**Data records**

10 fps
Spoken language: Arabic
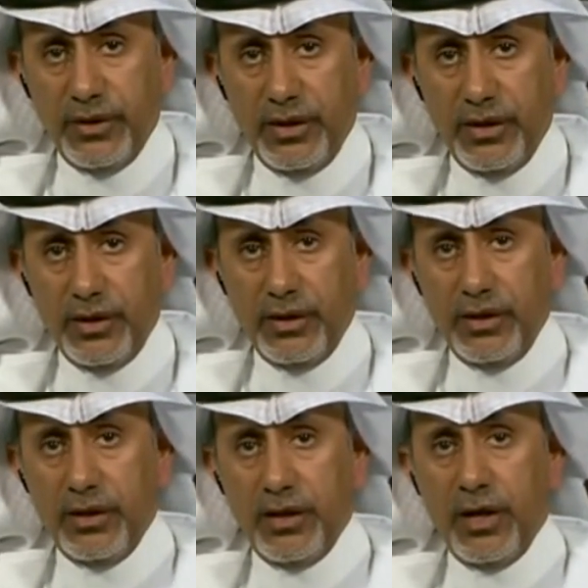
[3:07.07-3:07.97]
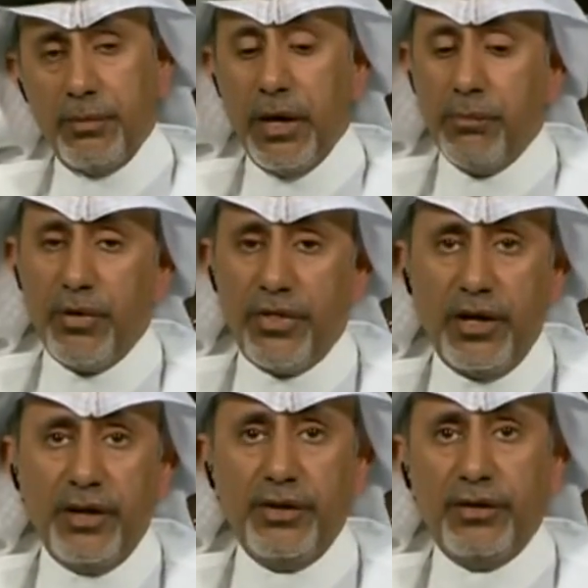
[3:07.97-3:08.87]
آه، امام
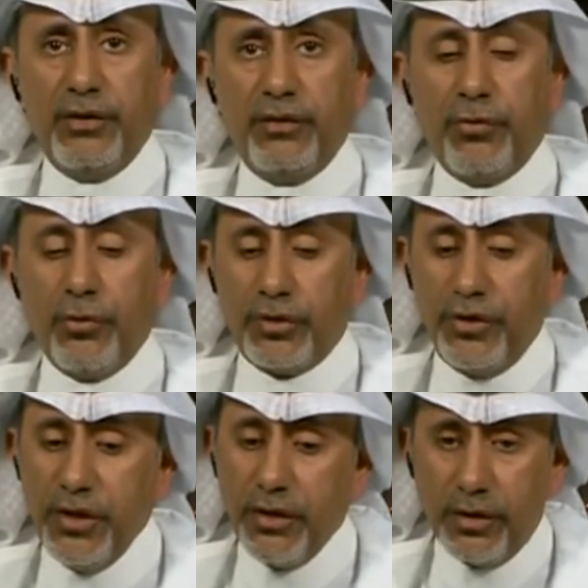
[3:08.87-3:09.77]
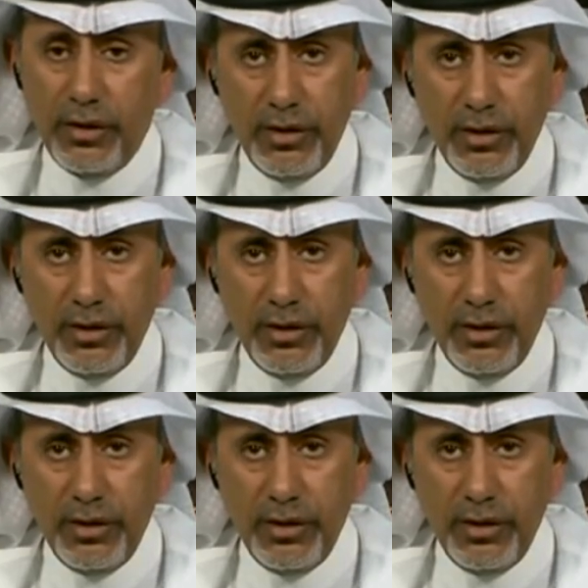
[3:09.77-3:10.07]
مثلا فرق كثيره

**Problem to work on**
Retype the data above as given, letting no picture into the copy.

**Answer below**
10 fps
Spoken language: Arabic
[3:07.07-3:07.97]
[3:07.97-3:08.87]
آه، امام
[3:08.87-3:09.77]
[3:09.77-3:10.07]
مثلا فرق كثيره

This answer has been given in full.